Quanto vale mesmo um pedaço de mandato presidencial?

Alguns defendem que a permanência do presidente foi melhor para o País, pois ele estava colocando a economia nos eixos. Mas não foi justamente para isso que ele assumiu a Presidência? Não foi para cuidar dos interesses nacionais? Então, a estabilidade econômica de uma Nação pode servir como moeda de troca? Evidente que não. Eu não aceitaria ser governado por um governo que dialoga com empresários cuja reputação e histórico se entrelaçam com o crime, em troca de um controle inflacionário.  
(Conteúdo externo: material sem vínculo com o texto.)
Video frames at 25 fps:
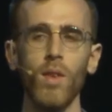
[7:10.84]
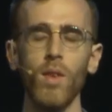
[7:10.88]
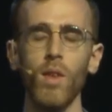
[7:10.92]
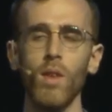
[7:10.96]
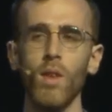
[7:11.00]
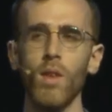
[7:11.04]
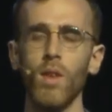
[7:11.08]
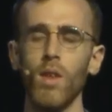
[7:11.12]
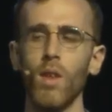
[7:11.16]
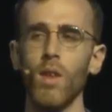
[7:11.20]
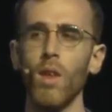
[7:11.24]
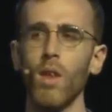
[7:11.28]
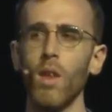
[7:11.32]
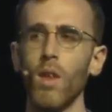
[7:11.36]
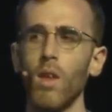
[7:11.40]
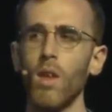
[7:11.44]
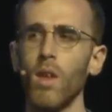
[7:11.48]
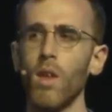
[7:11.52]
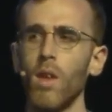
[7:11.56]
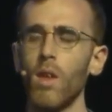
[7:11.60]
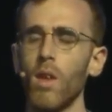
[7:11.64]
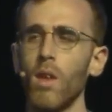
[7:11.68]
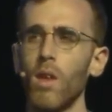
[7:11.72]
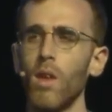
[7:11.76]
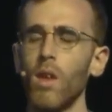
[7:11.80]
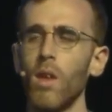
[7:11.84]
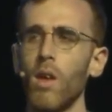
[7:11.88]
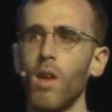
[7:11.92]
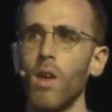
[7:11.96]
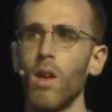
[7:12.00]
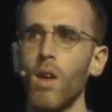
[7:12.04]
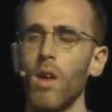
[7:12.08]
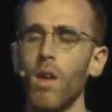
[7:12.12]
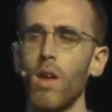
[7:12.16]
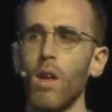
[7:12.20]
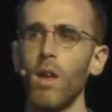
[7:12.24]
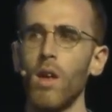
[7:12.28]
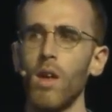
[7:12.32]

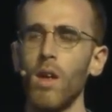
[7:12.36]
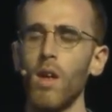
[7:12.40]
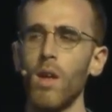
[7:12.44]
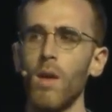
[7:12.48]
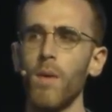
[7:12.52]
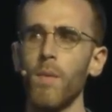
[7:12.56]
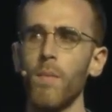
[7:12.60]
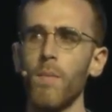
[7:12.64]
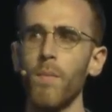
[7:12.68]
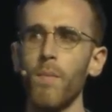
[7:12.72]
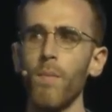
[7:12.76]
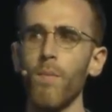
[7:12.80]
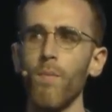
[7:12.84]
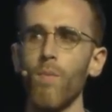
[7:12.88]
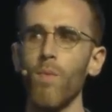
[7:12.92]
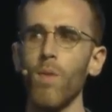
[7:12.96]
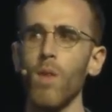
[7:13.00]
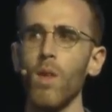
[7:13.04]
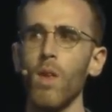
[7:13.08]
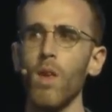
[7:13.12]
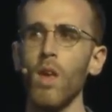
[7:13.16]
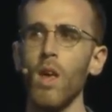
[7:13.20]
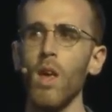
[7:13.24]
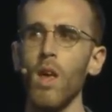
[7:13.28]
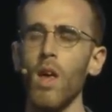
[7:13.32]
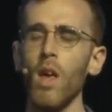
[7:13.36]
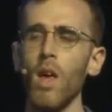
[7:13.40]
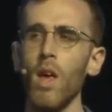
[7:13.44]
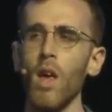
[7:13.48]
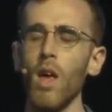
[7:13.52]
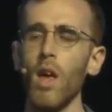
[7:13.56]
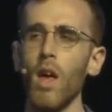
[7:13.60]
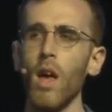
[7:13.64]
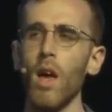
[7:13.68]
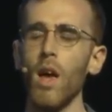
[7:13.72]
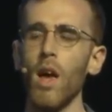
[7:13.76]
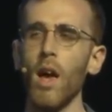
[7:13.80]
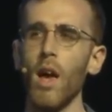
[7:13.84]

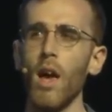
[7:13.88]
(no one is talking)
Acredito que o dispositivo constitucional que condicionou o julgamento de um presidente da República à autorização da Câmara dos Deputados não teve por objetivo blindá-lo de processos investigativos. A prerrogativa visou oferecer ao Órgão Legislativo a oportunidade de refletir sobre o teor da acusação e, a partir daí, decidir pela autorização ou não. Não deveria haver interferência externa nesse processo cognitivo. Mas tal não se viu. Explicitamente, o resultado foi influenciado. Me veio à memória agora a hipótese de anulabilidade do negócio jurídico no plano civil quando algumas variáveis concorrem para traçar um cenário meio que turvo da realidade que suportou a avença (art. 171 do Código Civil).  Obviamente que a regra civil não se aplica ao caso. Mas isso não descarta a possibilidade de fazermos alguns paralelos.   

Ao que tudo indica, as regras do jogo político são muito diversas das demais. Parece que são mundos totalmente separados. O que é razoável e prudente a um nada tem a ver com o outro. E nos acostumamos a raciocinar prudentemente diante de algumas situações. Achamos que a causa e o efeito serão os mesmos em qualquer ambiente. Não no terreno da política. Na política, tudo vale, tudo é possível. Até o bizarro.

Penso que em casos tais, dada a gravidade dos fatos, caberia à população decidir se autorizaria ou não o processo contra o presidente da República no Judiciário. Afinal, é ela a fonte originária do Poder, conforme traduz a Magna Carta. Não saberíamos exatamente qual seria o desfecho de tal medida, mas certamente teríamos mais instrumentos para trabalhar um resultado o mais próximo possível dos anseios populares.

Fiquemos com o magistério do saudoso Ruy Barbosa cujo descanso deve ter estremecido com os discursos inflamados de nossos representantes na Câmara dos Deputados: “a politicalha é a indústria de explorar  o benefício de interesses pessoais”.